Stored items
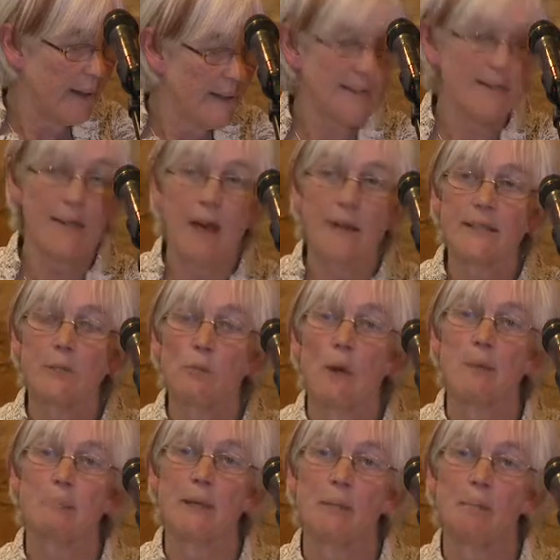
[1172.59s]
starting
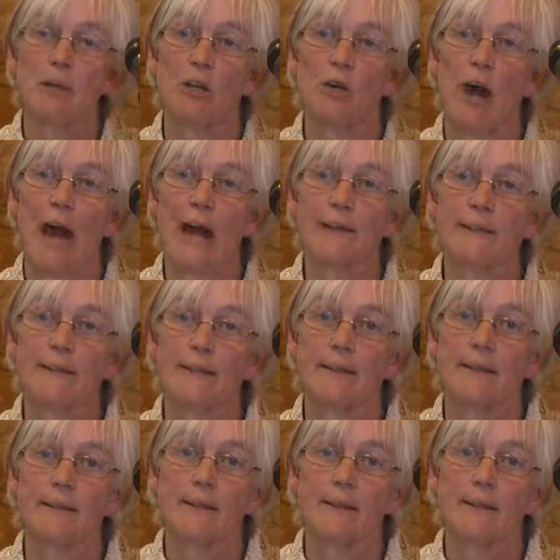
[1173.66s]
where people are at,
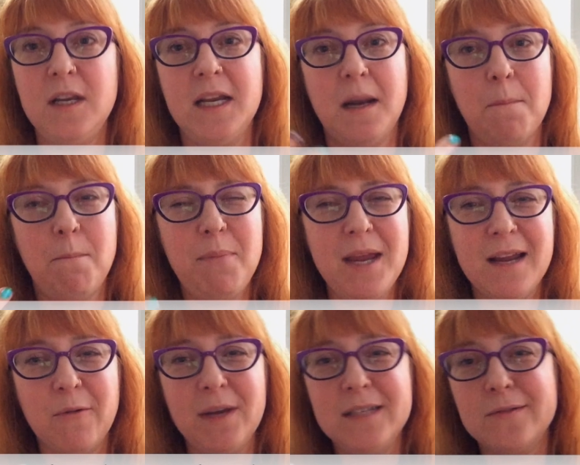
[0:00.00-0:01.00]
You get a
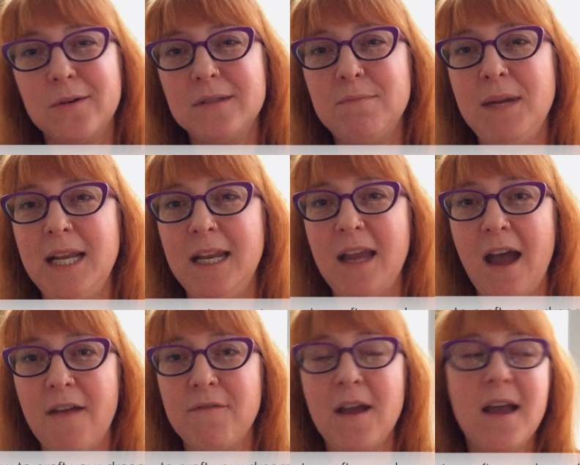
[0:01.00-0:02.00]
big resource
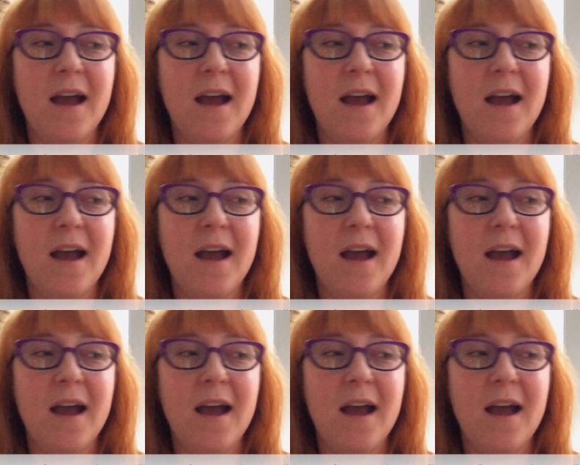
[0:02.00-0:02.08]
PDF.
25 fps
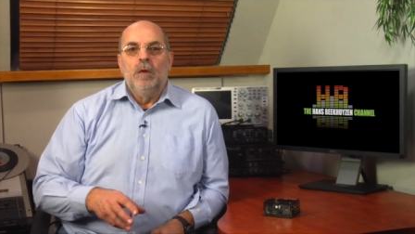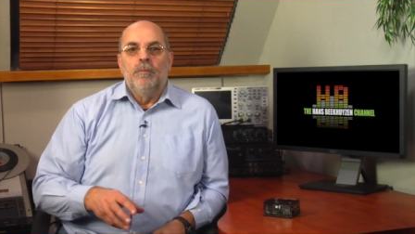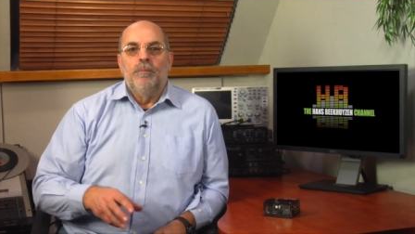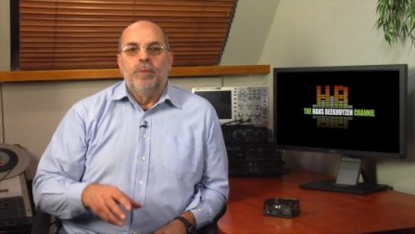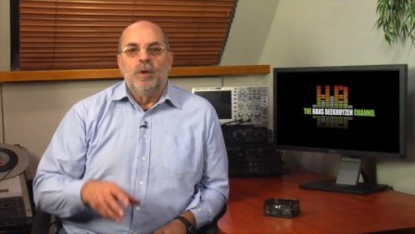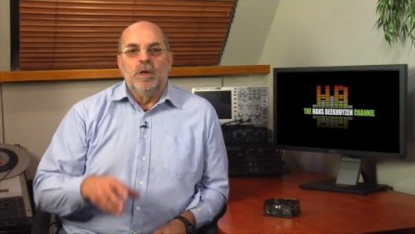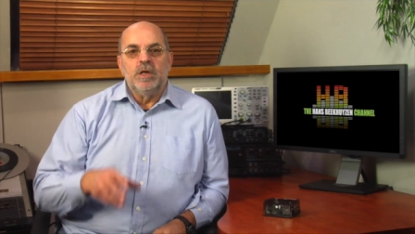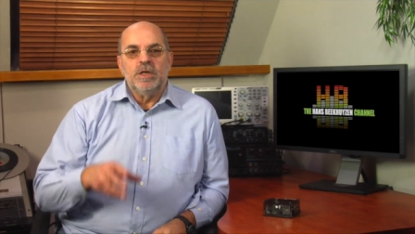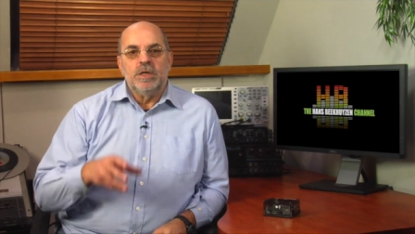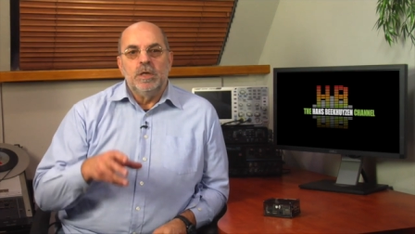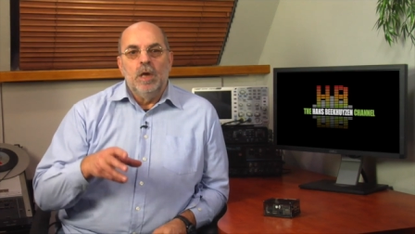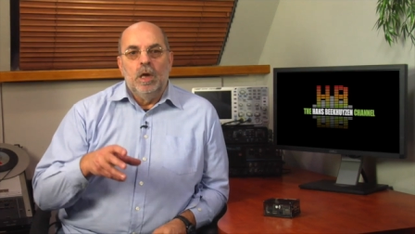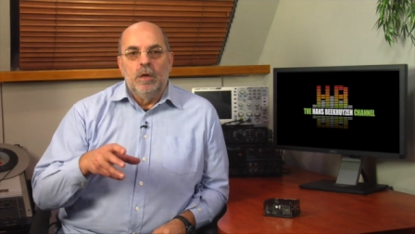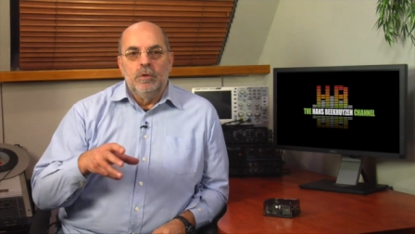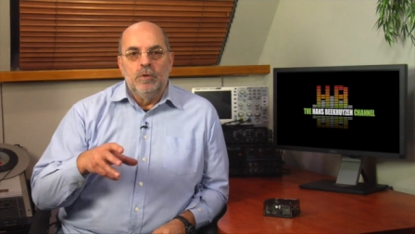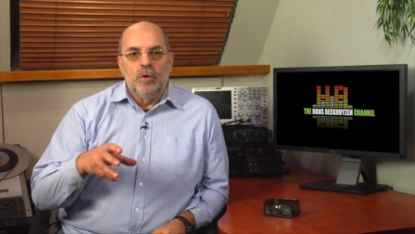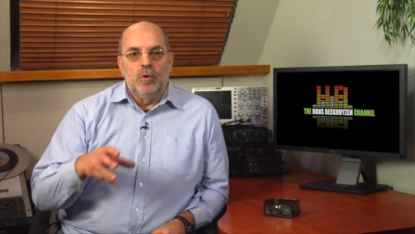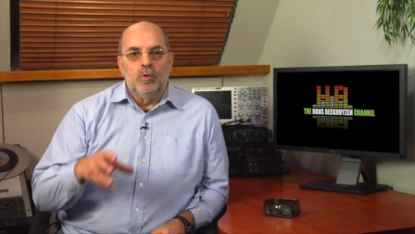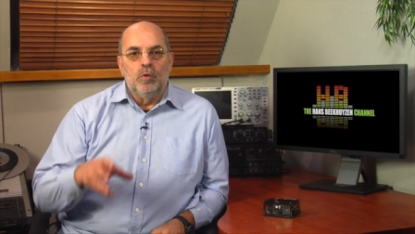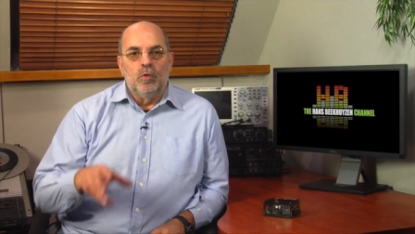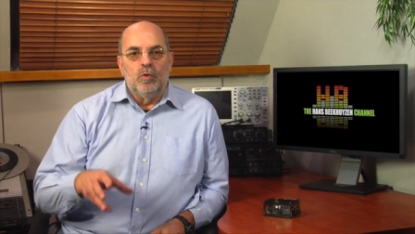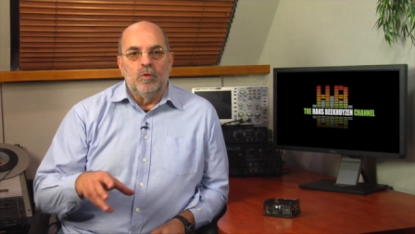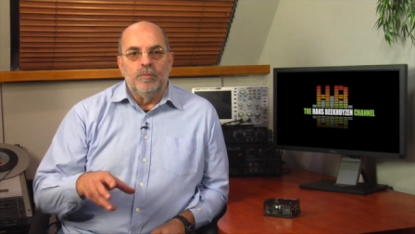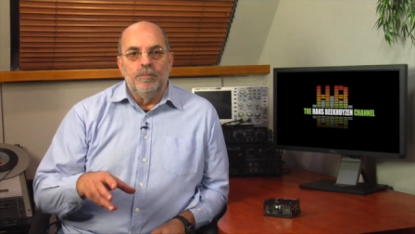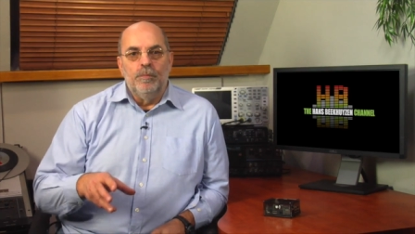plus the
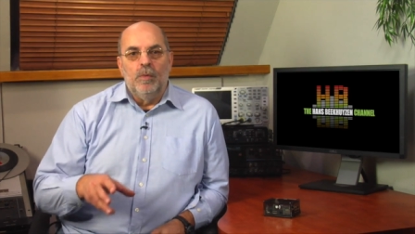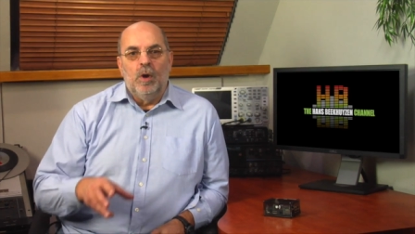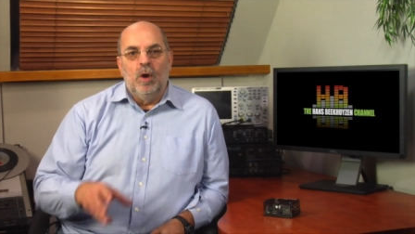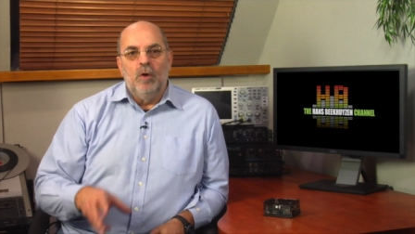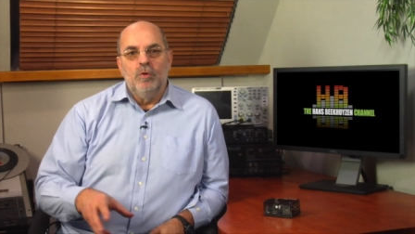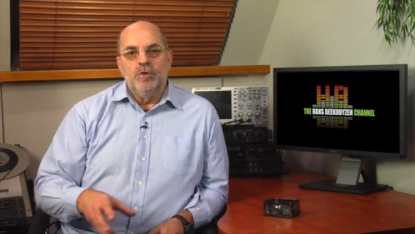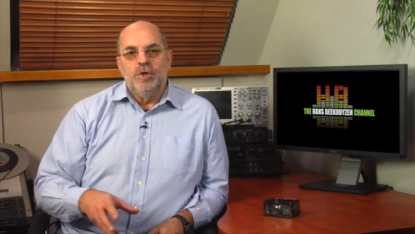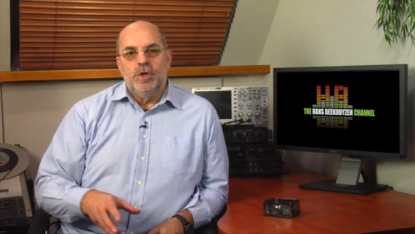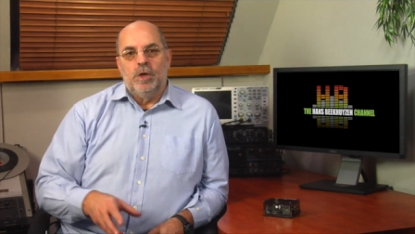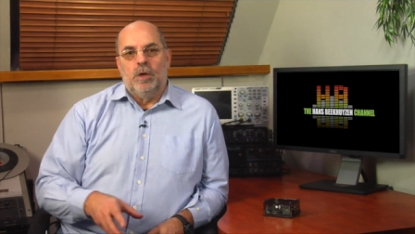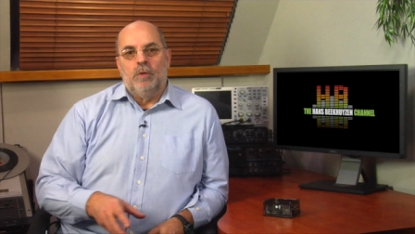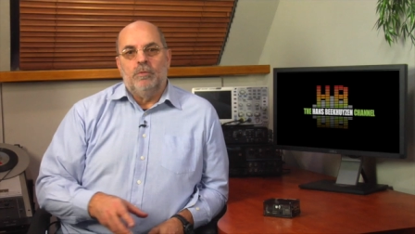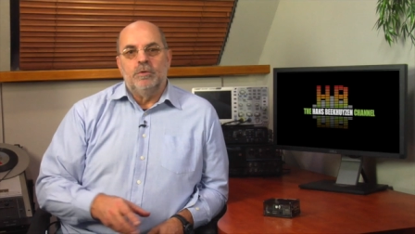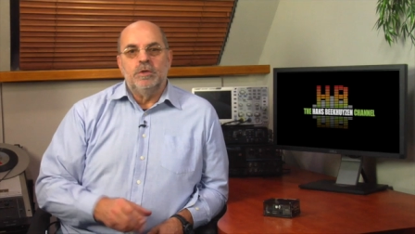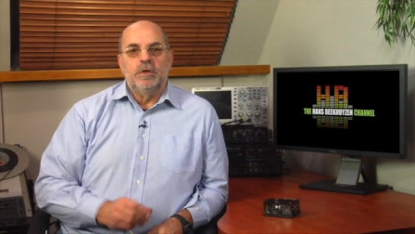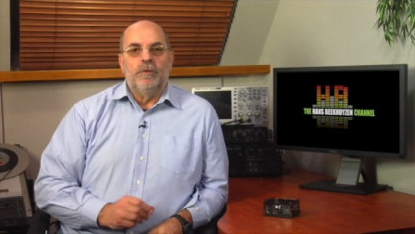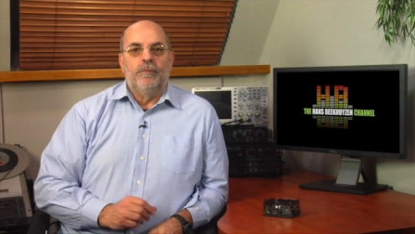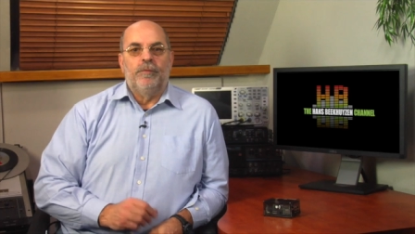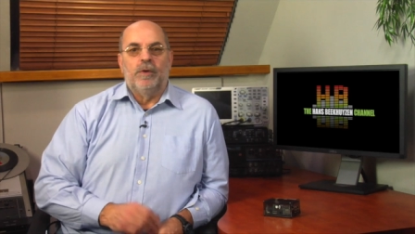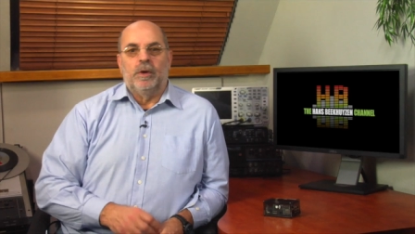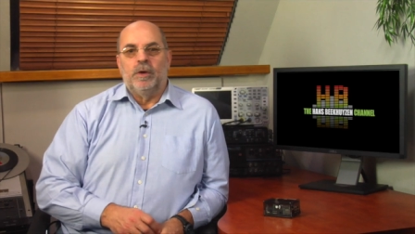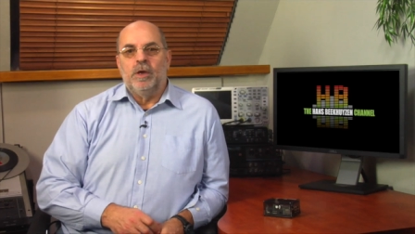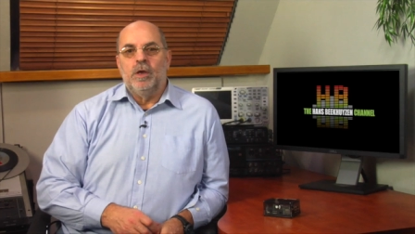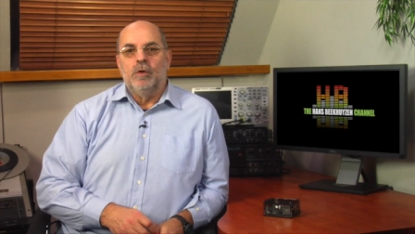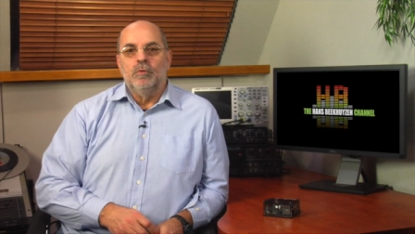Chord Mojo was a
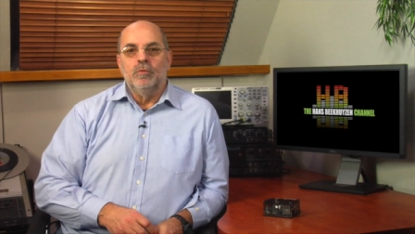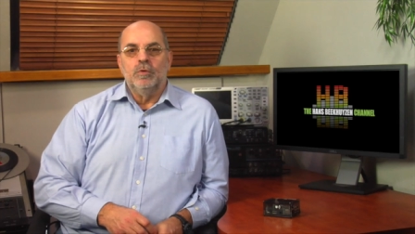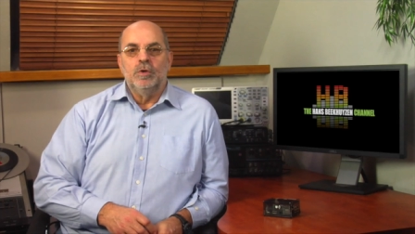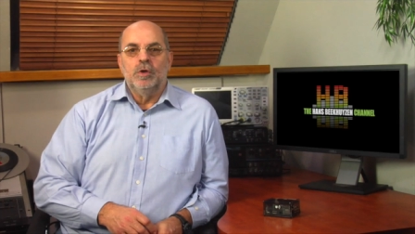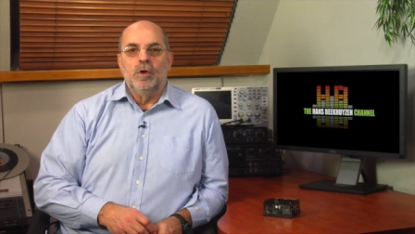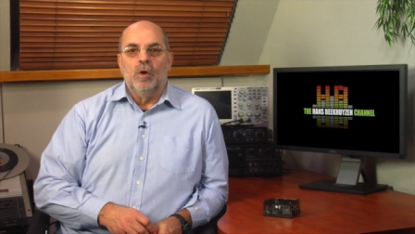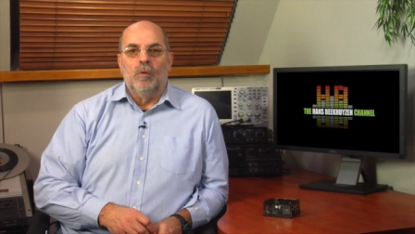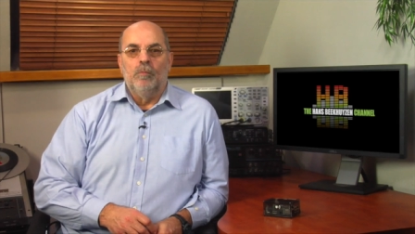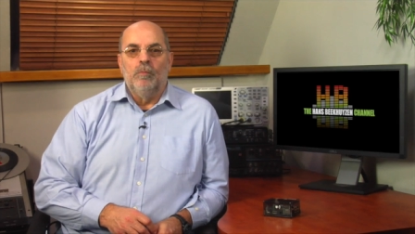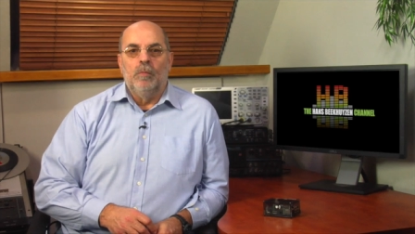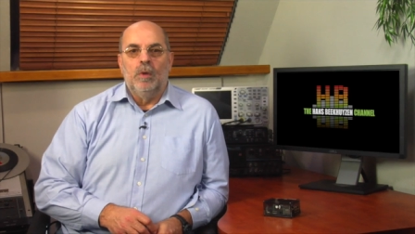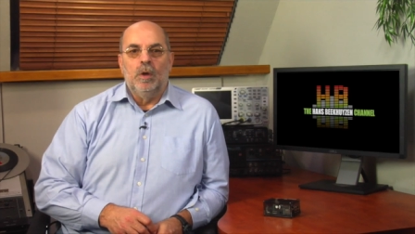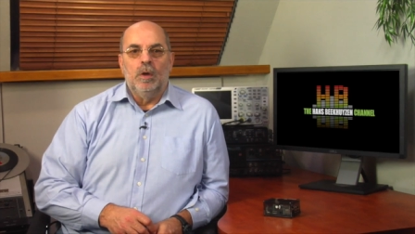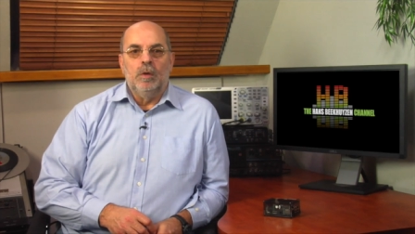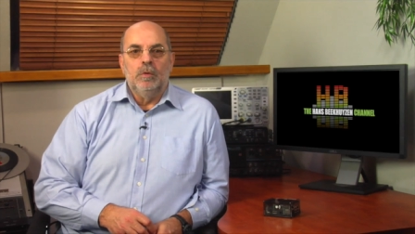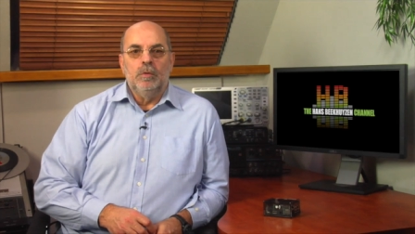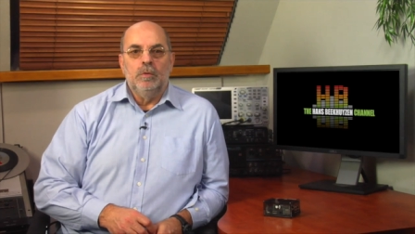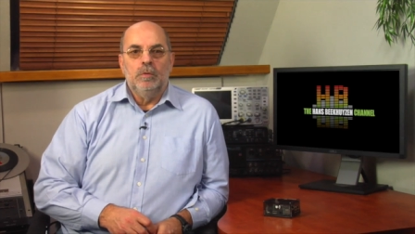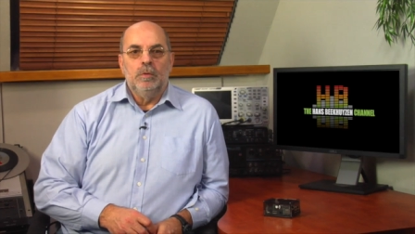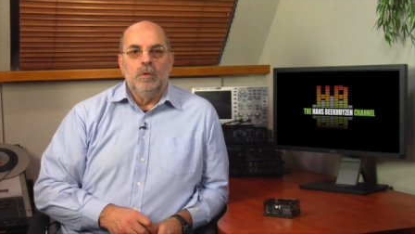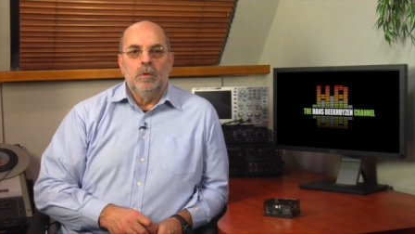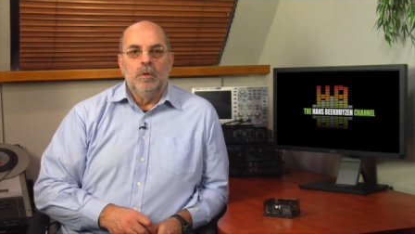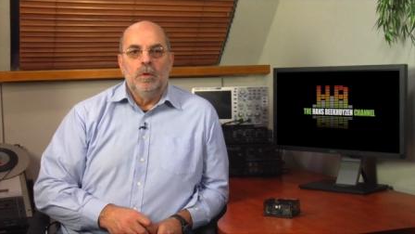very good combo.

About this exercise: Please print the data above once more, exactly as it appears, with no pictures.

Written answer:
[1172.59s]
starting
[1173.66s]
where people are at,
[0:00.00-0:01.00]
You get a
[0:01.00-0:02.00]
big resource
[0:02.00-0:02.08]
PDF.
25 fps
plus the
Chord Mojo was a
very good combo.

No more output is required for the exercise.